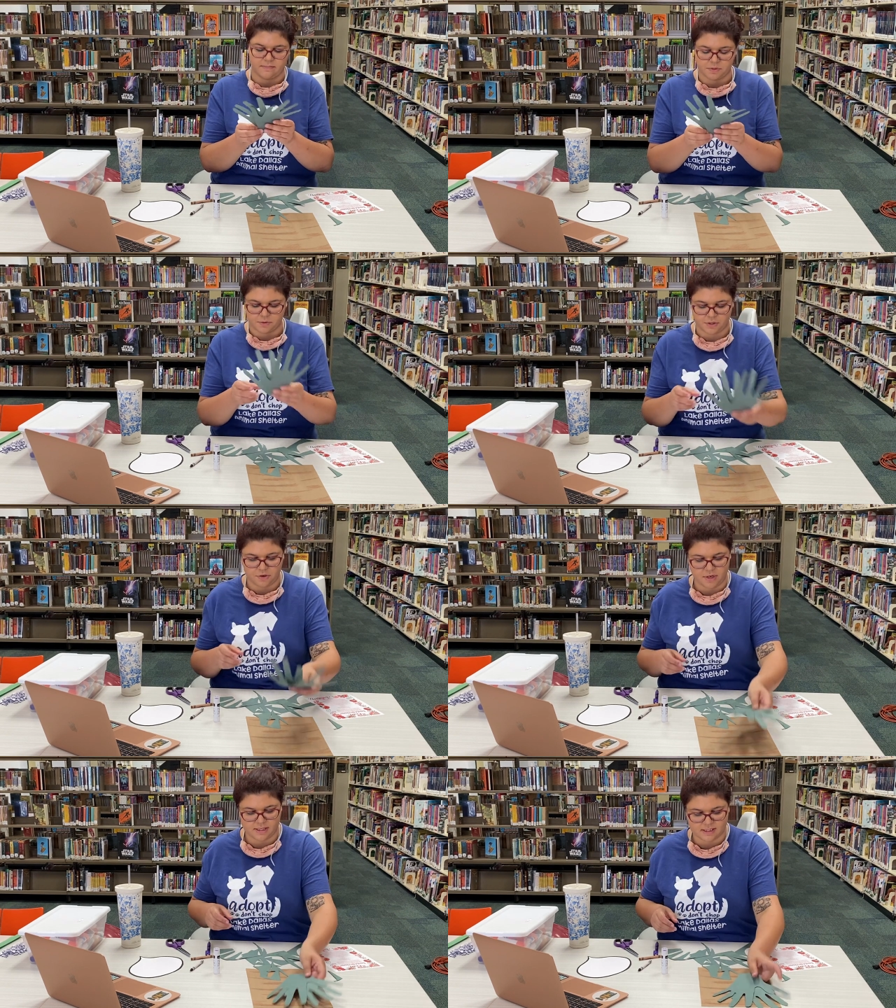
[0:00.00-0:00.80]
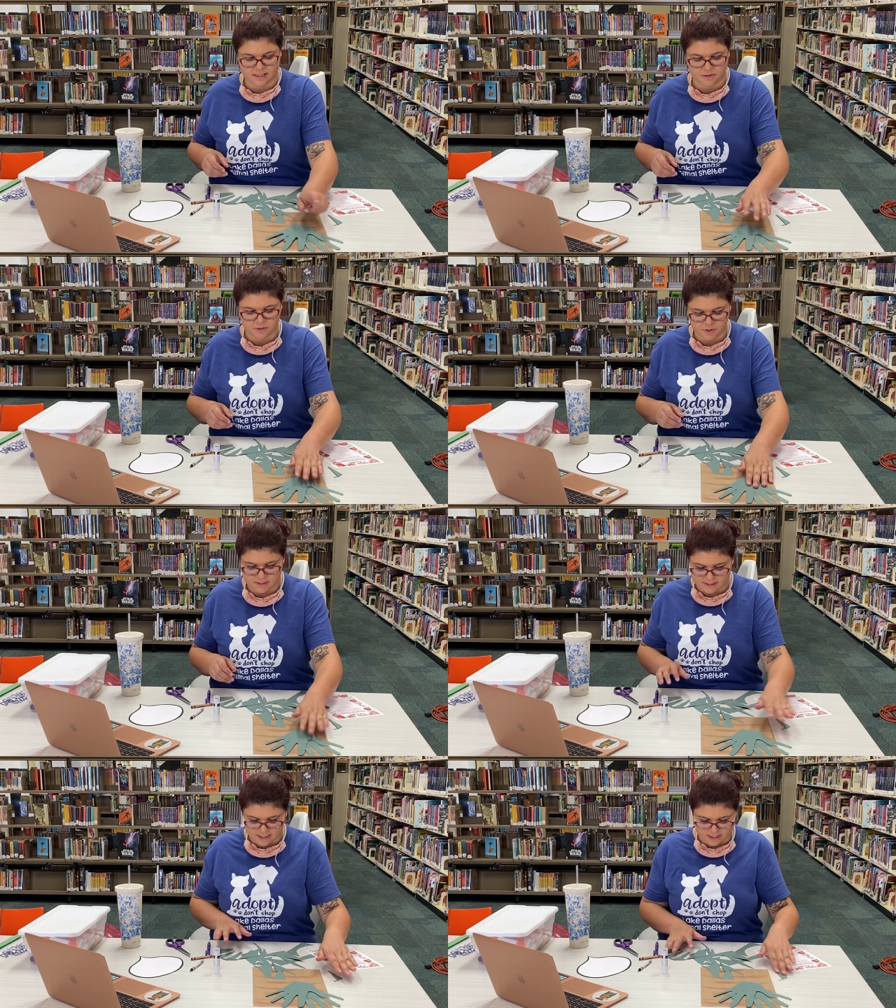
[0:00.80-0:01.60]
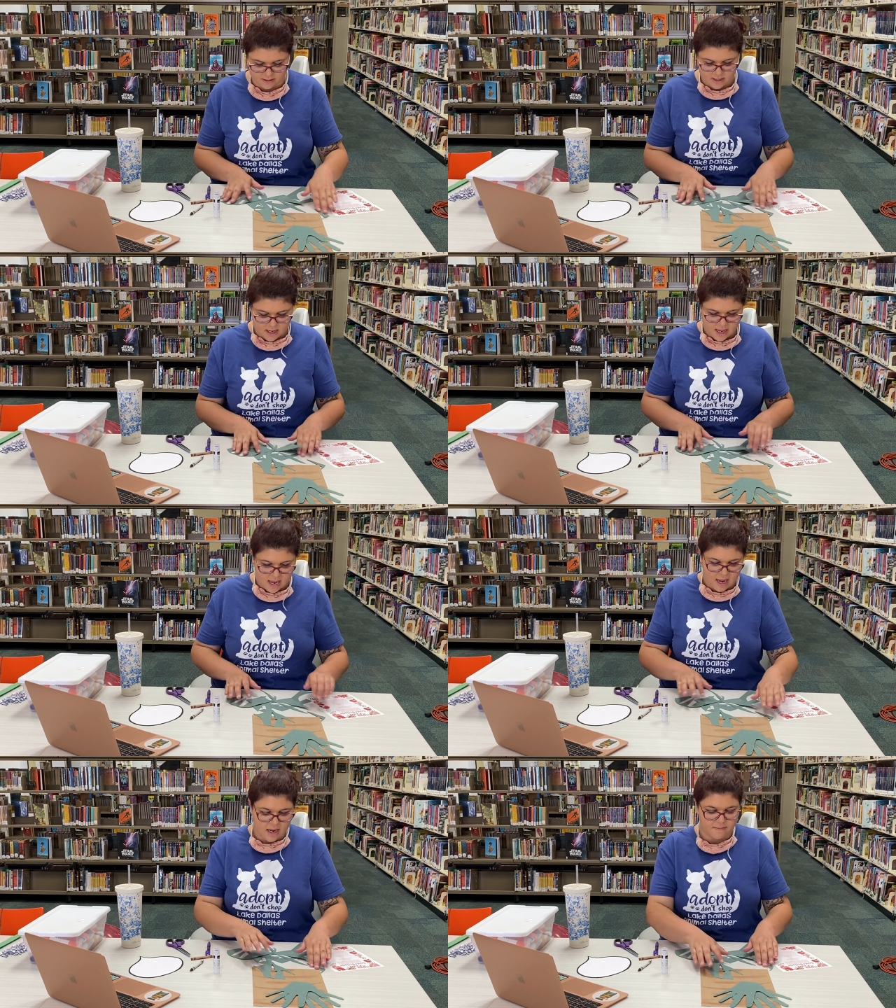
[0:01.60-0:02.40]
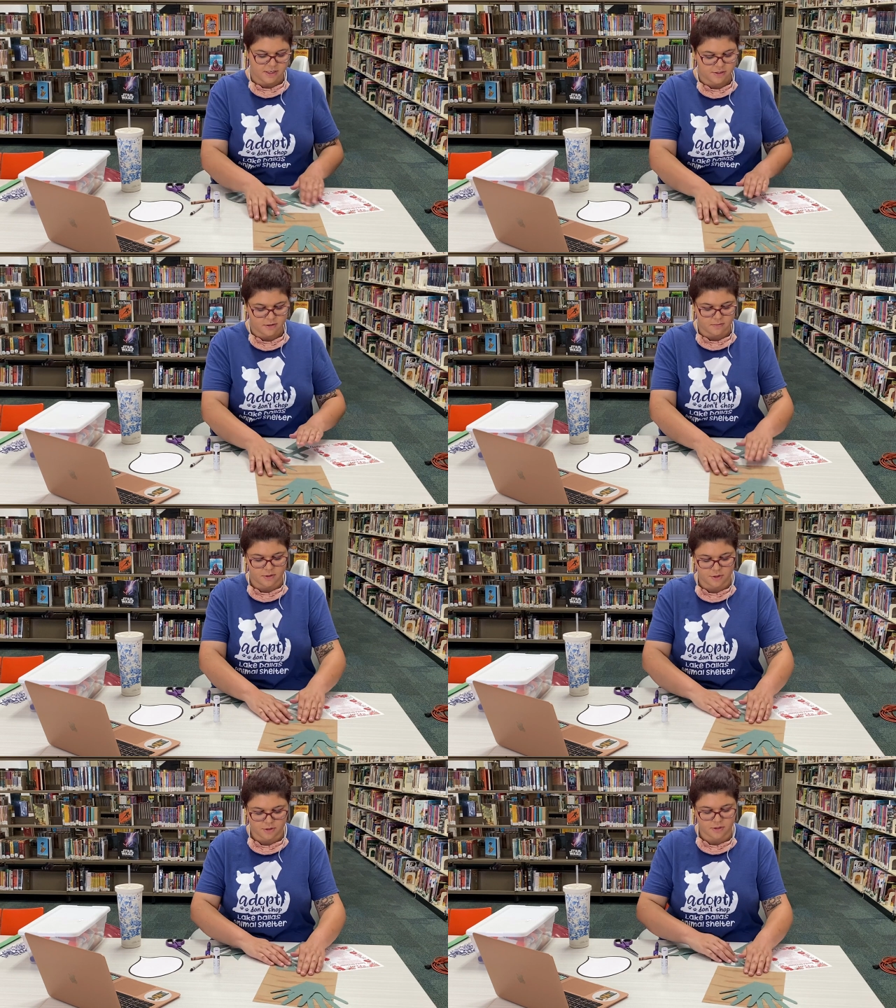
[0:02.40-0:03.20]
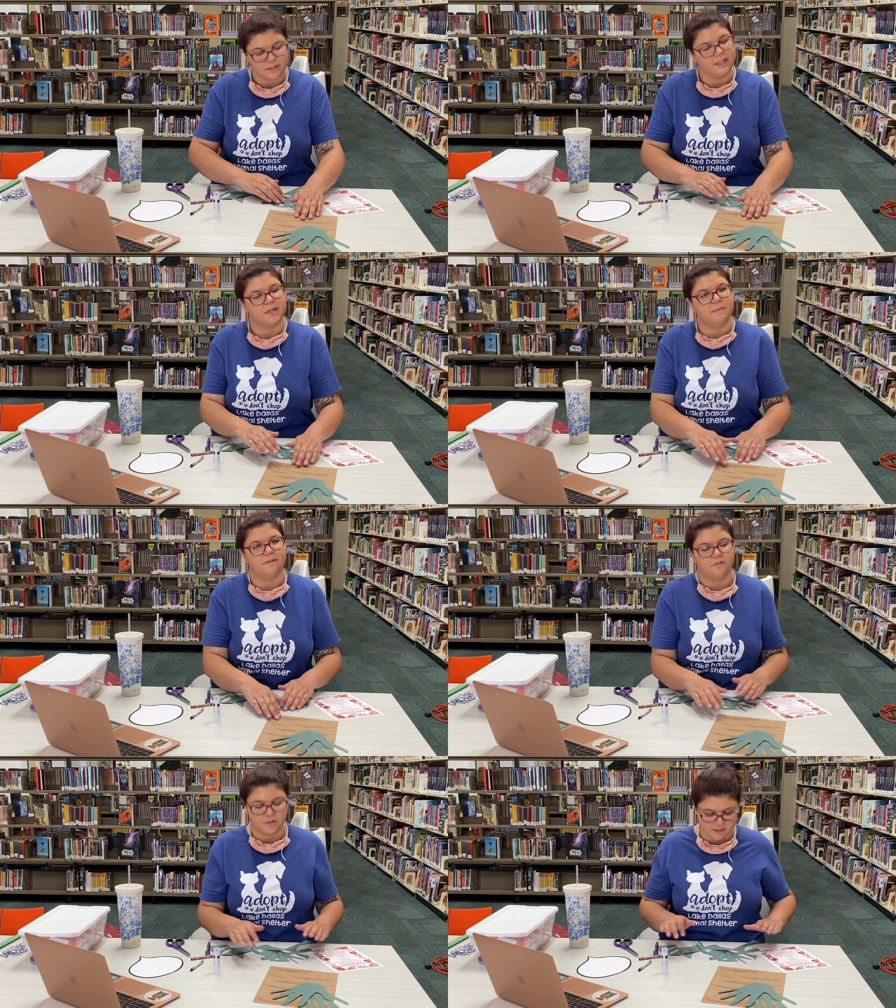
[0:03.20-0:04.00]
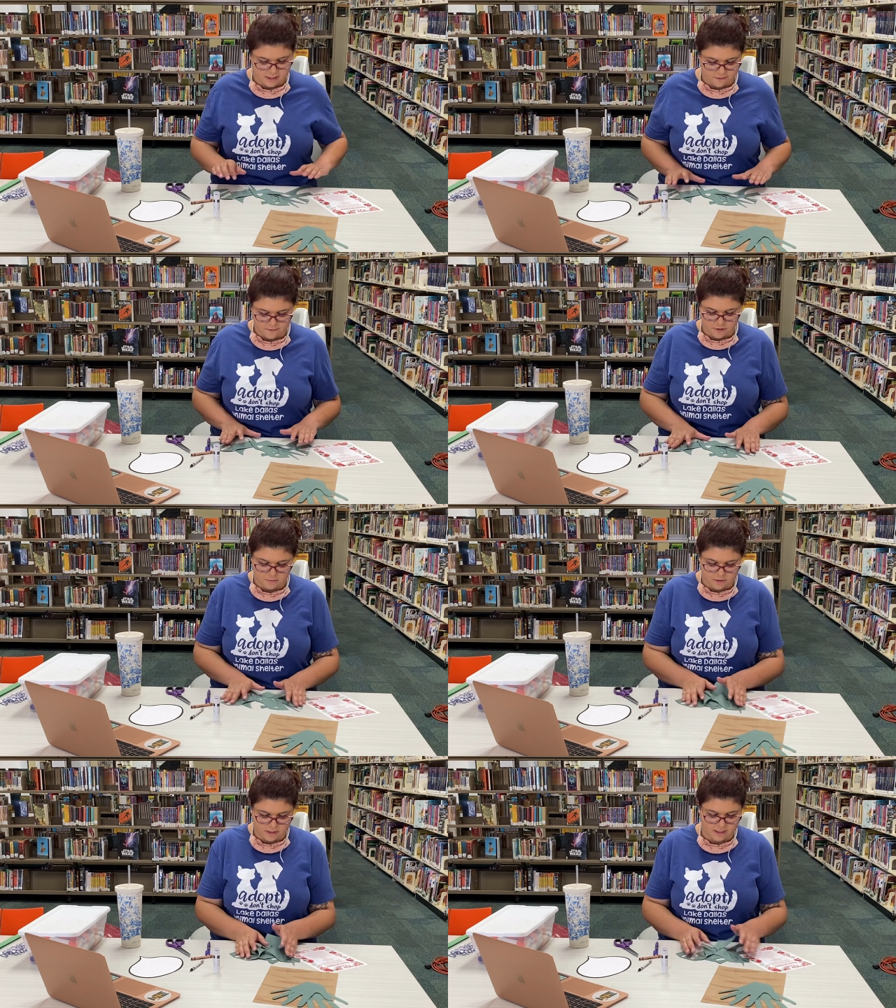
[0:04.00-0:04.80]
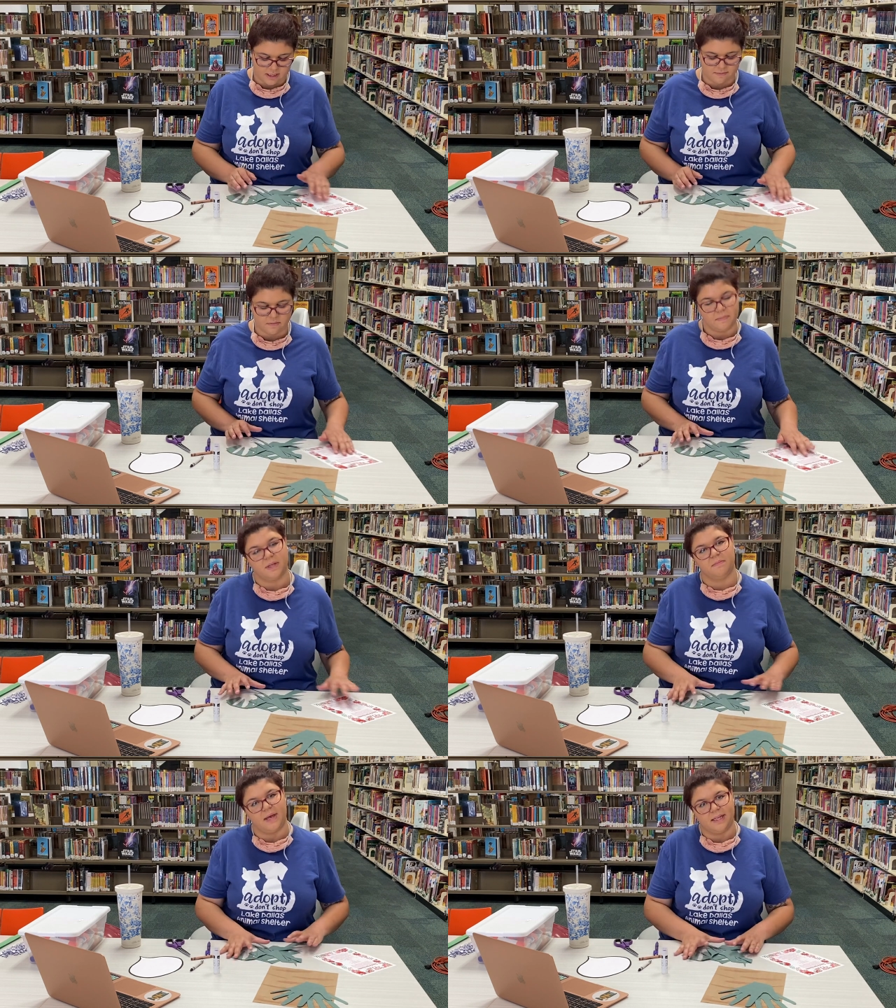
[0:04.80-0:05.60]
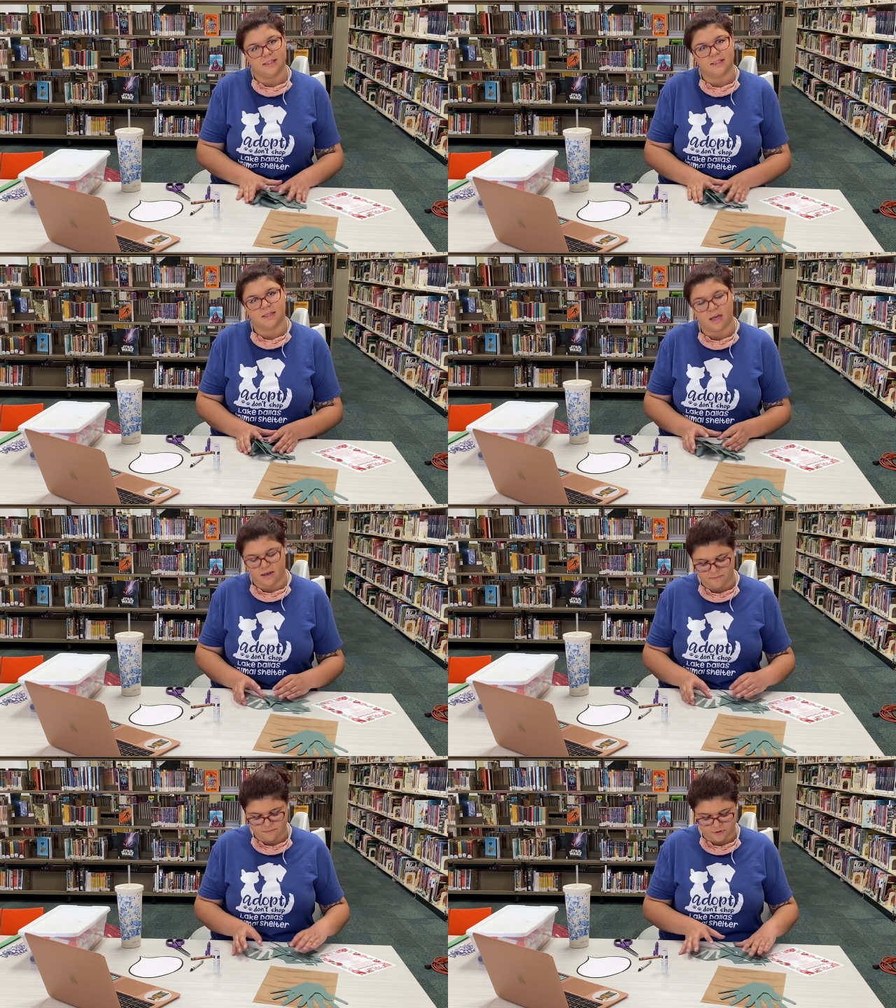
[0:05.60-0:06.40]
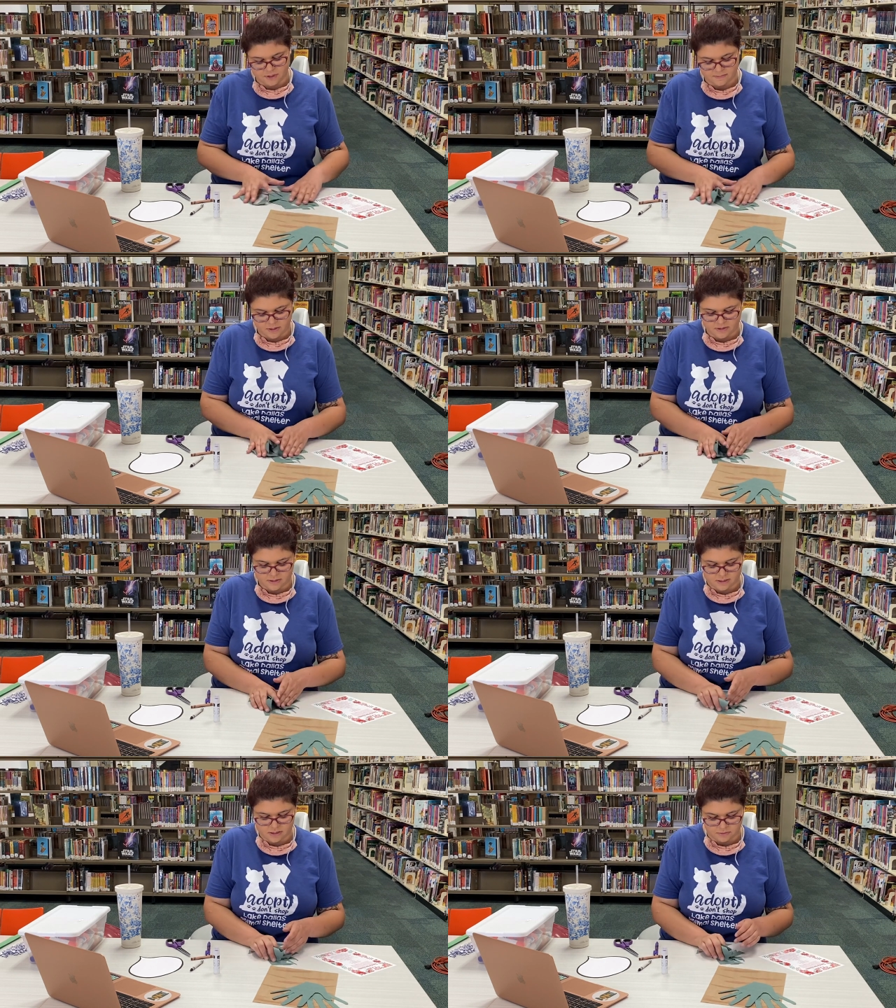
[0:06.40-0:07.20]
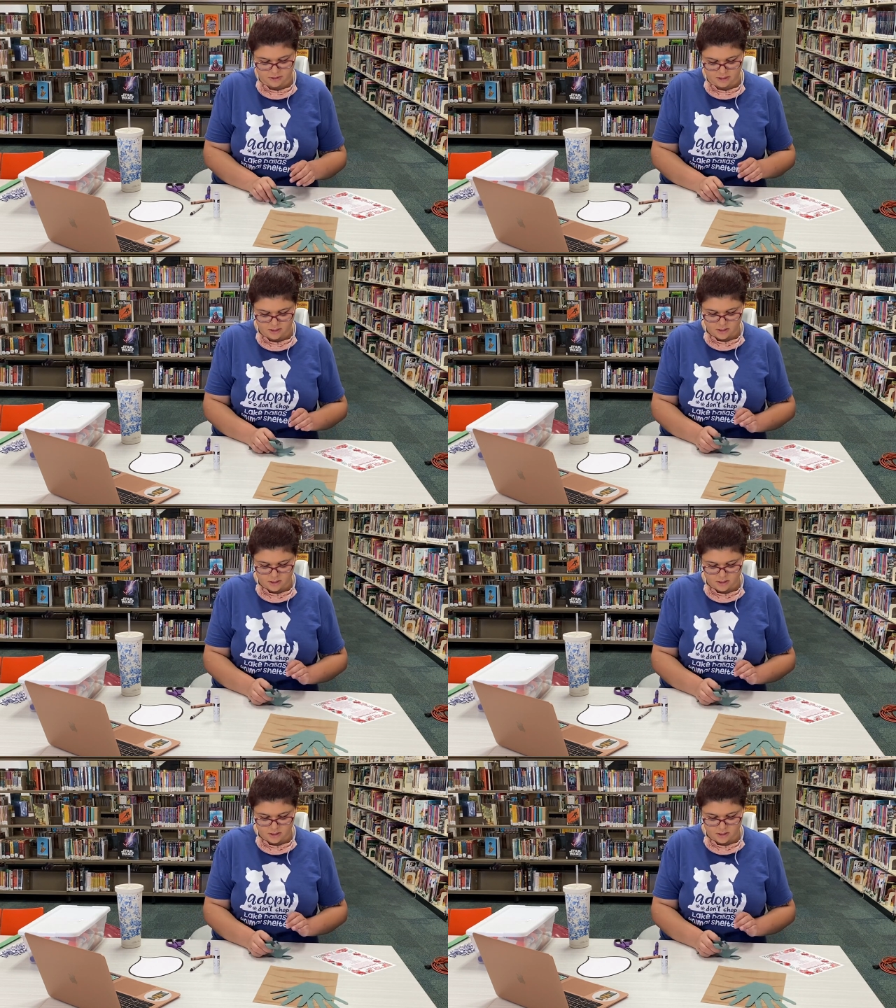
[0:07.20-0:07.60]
So we're going to go ahead and set those to the side, and make sure you're cleaning up after yourself. We don't want to leave a big mess for someone else to deal with.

● **Work item**: Exactly the lines from the line containing "[0:00.80-0:01.60]" to the end of the records need to be copied, both ends included, with pictures left out.

● **Task output**:
[0:00.80-0:01.60]
[0:01.60-0:02.40]
[0:02.40-0:03.20]
[0:03.20-0:04.00]
[0:04.00-0:04.80]
[0:04.80-0:05.60]
[0:05.60-0:06.40]
[0:06.40-0:07.20]
[0:07.20-0:07.60]
So we're going to go ahead and set those to the side, and make sure you're cleaning up after yourself. We don't want to leave a big mess for someone else to deal with.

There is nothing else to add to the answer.